Добавить в цитаты Настройки чтения

Страница 17 из 35

НЕРВНЫЙ СМЕХ

После драки на Хафизова нападал смех. Потом становилось боязно, что с ним сотворят что-нибудь подобное тому, что сделал он, но, как правило, напрасно. Не так уж часто человек, испытавший боль и страх, хочет повторить это ощущение.

Хуже всего, когда вместо синдрома опаски или отвращения наступает жалость, острая, жаркая, красная, непоправимая жалость к тому, которому мама штопает носки, и жена что-то ищет на день рождения, и дети радуются, когда он возвращается пьяный со своего завода.

Бутузу не повезло. Он был достаточно велик, чтобы его нестыдно было бить, водился с обитателями хулиганского двора, пил не меньше других, носил, как положено, вельветовые порты неимоверной ширины

(понизу) и ужины (поверху) с молнией наружу и латунными пластинками, полученными при фигурной вырубке отверстий на самоварах завода

“Штамп”, которые приклепывали к нижней кромке штанин, а также какую-нибудь “комбойку” или “олимпийку” над тельняшкой, то есть, внешне не отличался от дворового сброда, но был при этом настолько безобиден, что его мог бить всякий желающий.

И чего только Хафизов не испробовал, как только не упражнялся на покорном Бутузе в то время, когда самым сильным боевым искусством был бокс, а самым хитрым – самбо, а разным тычкам и болевым подлостям учились у школьных садистов, у которых где-нибудь служил или сидел старший брат. После побоев у Бутуза страшно краснело и сморщивалось лицо, словно из него должны были брызнуть фонтаны – нет, не слез, предосудительных даже для самой забитой школьной жертвы, – но соков, помидорной эссенции невинности, сырости мамочкиных слез, пролитых, по сынку, выношенному и выпестованному для поругания в мире безжалостных, свирепых, сухих мужиков и баб.





Вершиной этого нагромождения детского зверства стал случай за школой, уже в старших классах. Стояла осенняя сирая слякоть, морось и темь. Гурьба из нескольких классов после последнего, шестого урока вывалила в промежность П-образного школьного здания, чтобы секундировать и науськивать двух заведомо робких бойцов, трусливейших из трусливых, стравить которых было величайшей потехой.

Дуэлянты и сами, вроде, не прочь были подраться, чтобы показать свою полноценность другим, но пререкались и осыпали друг друга бранью так долго, что совсем утратили веру в необходимость происходящего. Стали уже поступать предложения побить обоих, и этот дополнительный, боковой порыв страха натолкнул одного из этих добрых трусов на другого: первый ударил-таки второго, когда от него перестали этого ждать, и выпустили из внимания. Он стал слабо бить в руки, плечи, щеки, затылок, становясь удар от удара все героичнее и привязчивей, и идя со своими отвратительными ударами за уходящей, а потом удирающей жертвой чуть ли не до подъезда, чуть ли не до самой маминой крепости.

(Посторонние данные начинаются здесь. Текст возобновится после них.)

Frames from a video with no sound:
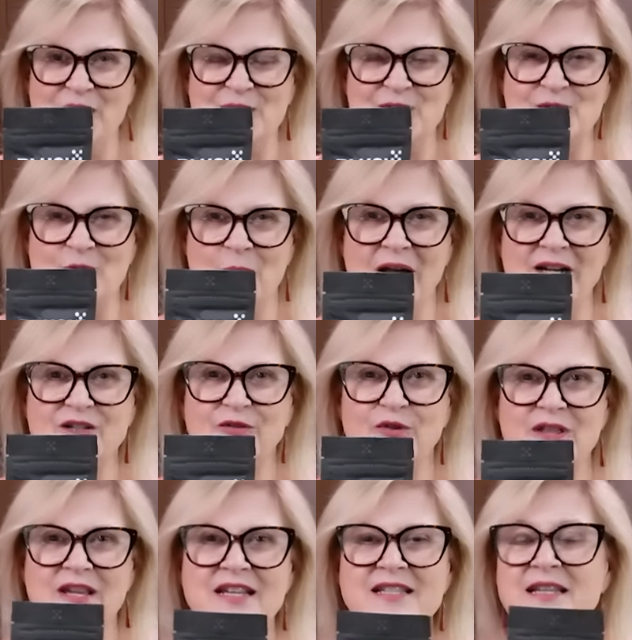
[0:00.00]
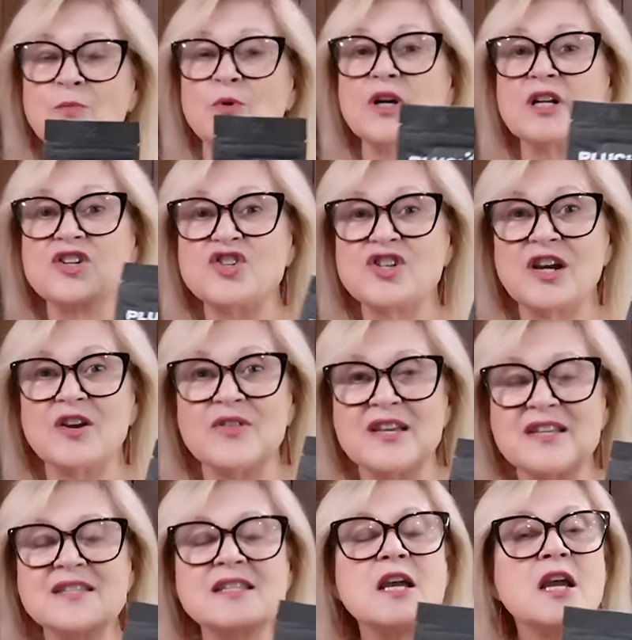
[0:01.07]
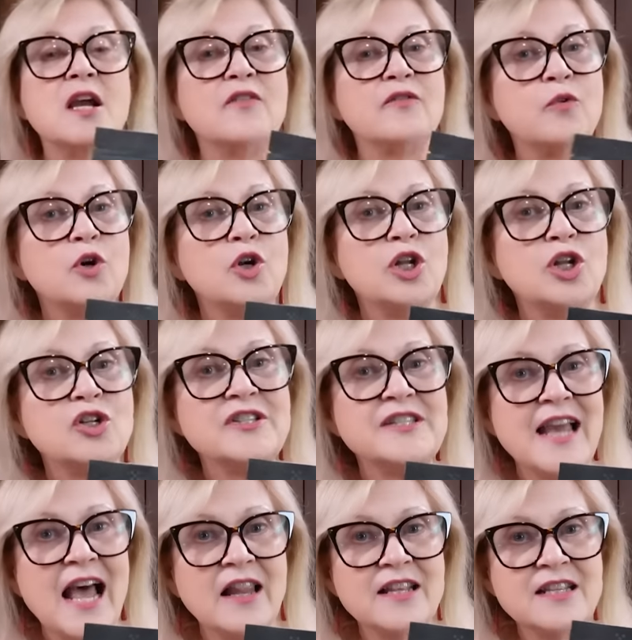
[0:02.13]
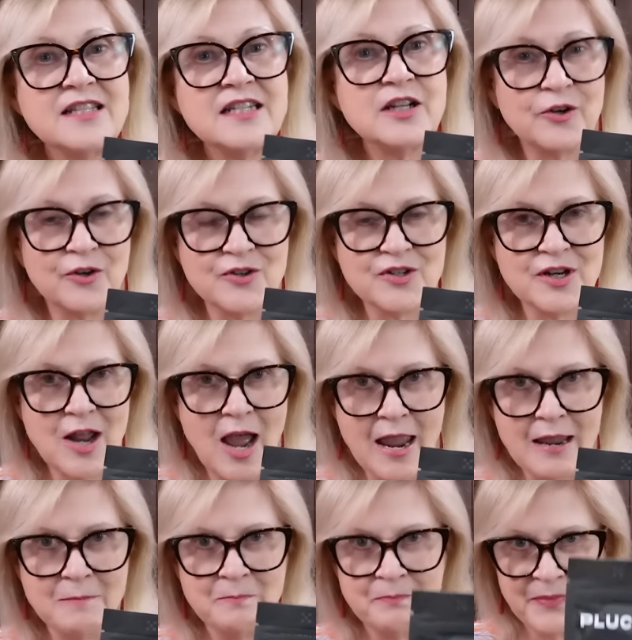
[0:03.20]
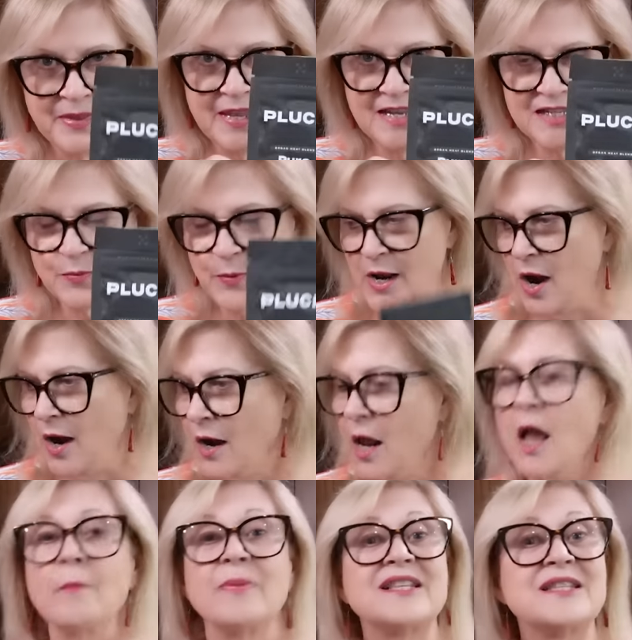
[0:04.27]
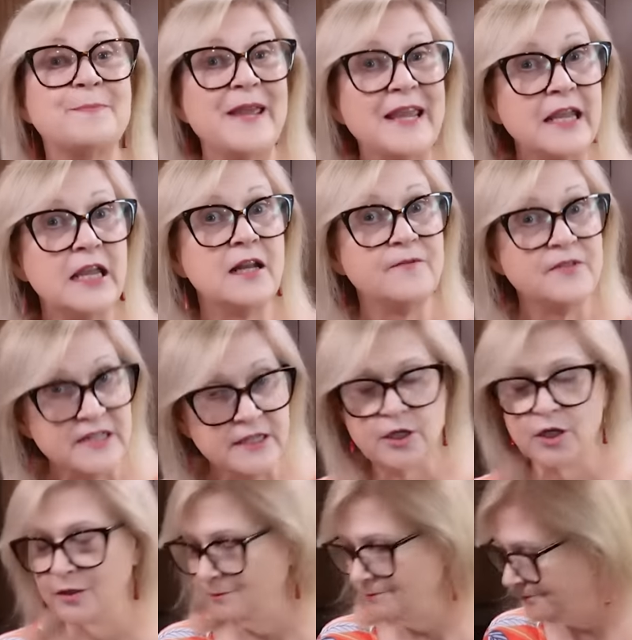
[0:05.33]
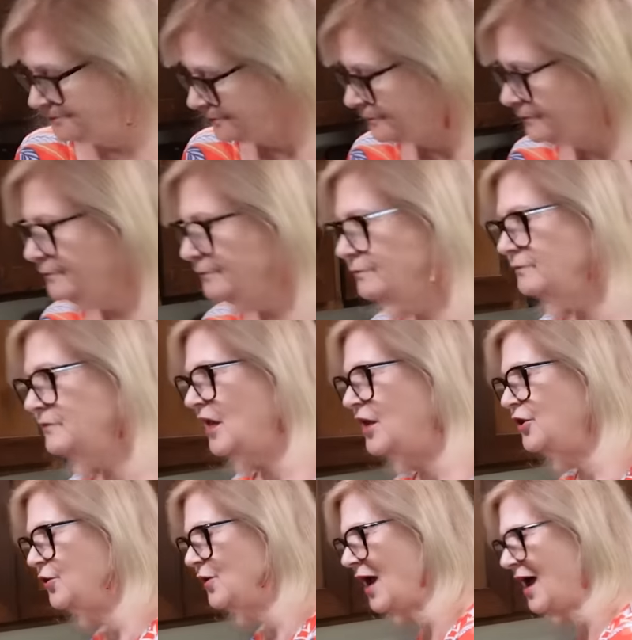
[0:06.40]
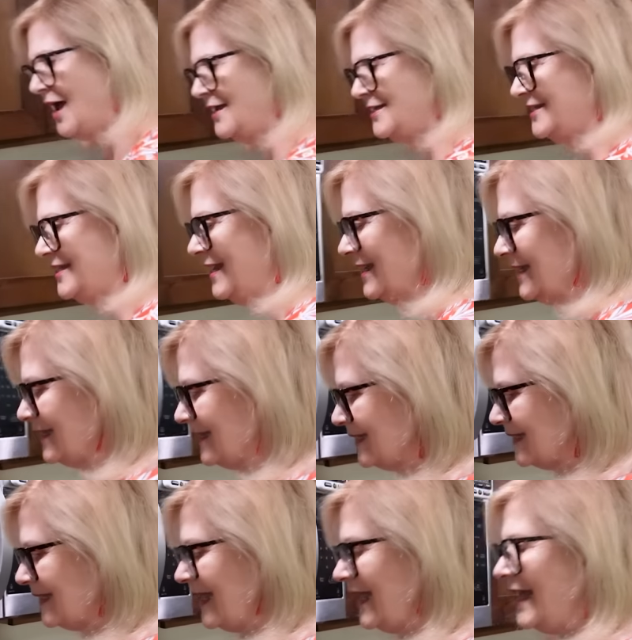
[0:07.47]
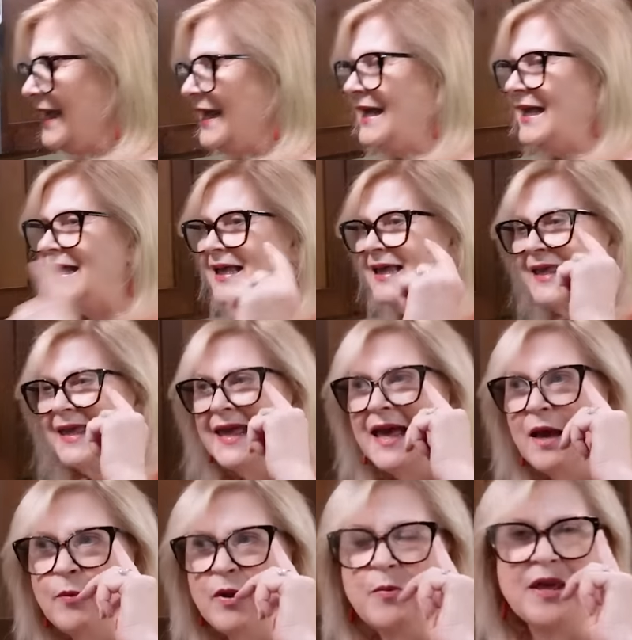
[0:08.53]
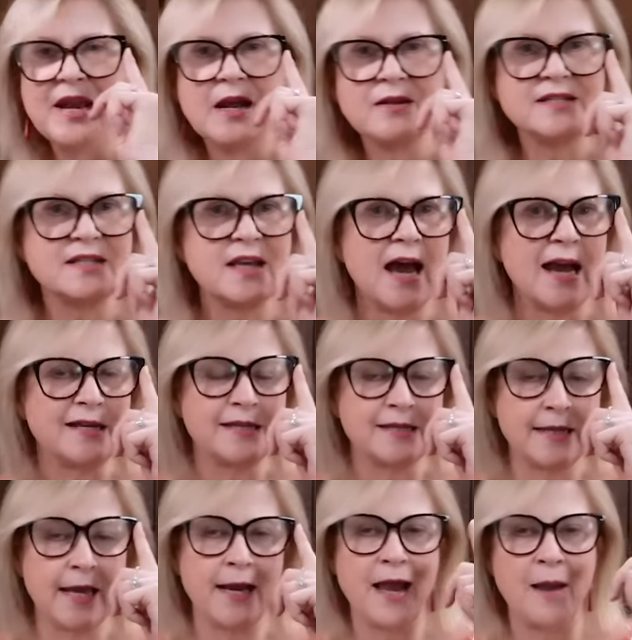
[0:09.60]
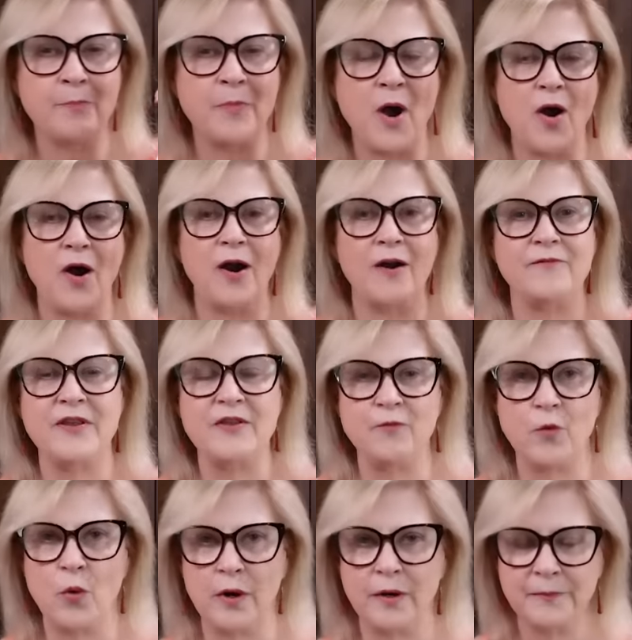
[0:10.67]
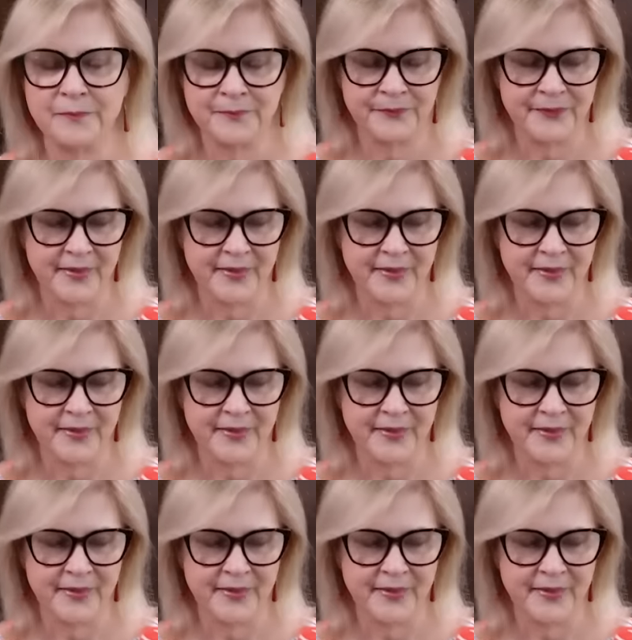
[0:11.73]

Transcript: you so much for this. And we're going to share this for a little Sally's dinner tonight. Yes, we are. But speaking of dinner, you guys, yeah, we went outside, set up our Vevor,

Это ли не потеха? Вместе со всеми Хафизова охватило истерическое веселье, смех до боли в животе и слез, и, продолжая смеяться, он стал пробовать на Бутузе удар, о котором кто-то из друзей сказал, что он ничуть не хуже удара по яйцам, но его еще труднее отбить – удар ногою в голень. Он бил Бутуза носком по голени раз за разом, и смеялся, и, вроде, попадал, но тот все стоял, и пятился, но не падал и не корчился от боли, как обещали пропагандисты этого ловкого приема. Он бил в подставленный Бутузом портфель.

Другая вспышка памяти – встреча уже взрослых, безлично сгруппированных: Хафизова – к хиппи-спекулянтам-меломанам, Бутуза – к шоферам-хулиганам-блатарям, с которыми не побалуешь. Встреча получилась такой, словно они и не были жертвой и палачом. Как будто они были близкими приятелями с общим прошлым. Еще через несколько лет: “Слыхал, Бутузка женился и стал утром готовить себе яичницу из трех яиц. А теща подходит и говорит: “Сашенька, кто часто кушает яички, тот ходит без штанов”. И, наконец, совсем недавно: взрослый, совсем уже спившийся, семейный Бутуз провалился на заводе в какой-то приоткрытый люк и сварился там заживо в потоках пара. “Тот, кто часто кушает яички…”

То есть, по какой-то причине, не имеющей ничего общего с заповедями ни одной из религий, он попал прямехонько в ад, самый настоящий и кромешный?!

Только этот санитарно-технический ад был создан не для варения бутузов, а для отопления помещений.